Die Heute-Morgen-Ungleichheitsarena ist die neueste und ungeregeltste. Sie besteht aus Konflikten um das Verständnis und die Politiken gegen den Klimawandel. In ihr zeigen sich auch die größten Polarisierungstendenzen. Während die Unterschiede in Bezug auf Alter, Geschlecht, Wohnort, Bildung oder Schicht in den anderen Konfliktarenen zumeist nur gering sind, zeigen sich hier vor allem in Bezug auf Schicht und Bildung die deutlichsten Poralisierungen.
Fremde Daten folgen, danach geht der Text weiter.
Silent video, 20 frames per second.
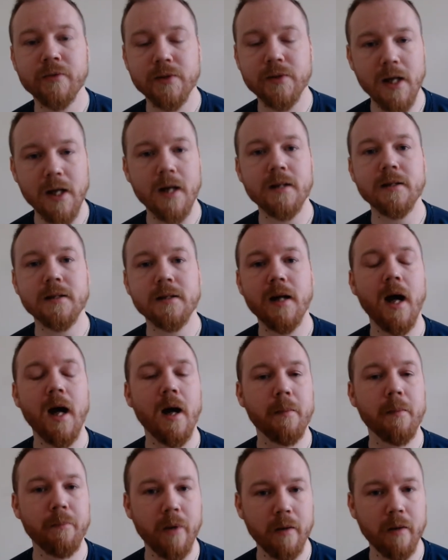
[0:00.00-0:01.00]
said
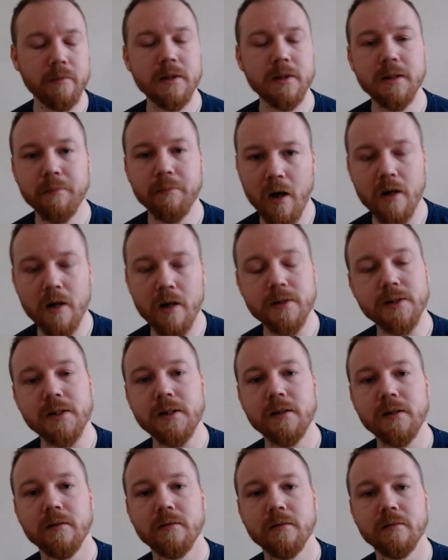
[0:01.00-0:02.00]
at a public party,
Medienpädagogisch wenden lassen sich die Ausführungen von Mau et al. zum einen, wenn die Konfliktarenen und die mit ihnen verbundenen Verhandlung von Normalitätsvorstellungen als Entwicklungsaufgabe für junge Menschen verstanden werden. Und wenn zum anderen die
neuartigen medialen Dynamiken dieser Aushandlungen mit jungen Menschen gezielt bearbeitet werden. Denn die skizzierten Arenen sind in großen Teilen digitale Räume – auch wenn das von Mau et al. kaum herausgearbeitet wird. In diesen Räumen nehmen junge Menschen an der Konfliktaushandlung teil und werden von polarisierenden Konfliktdynamiken erreicht. Es ist ein wichtiger Auftrag von Medienpädagogik,
sie ihn ihrem Umgang damit zu unterstützen.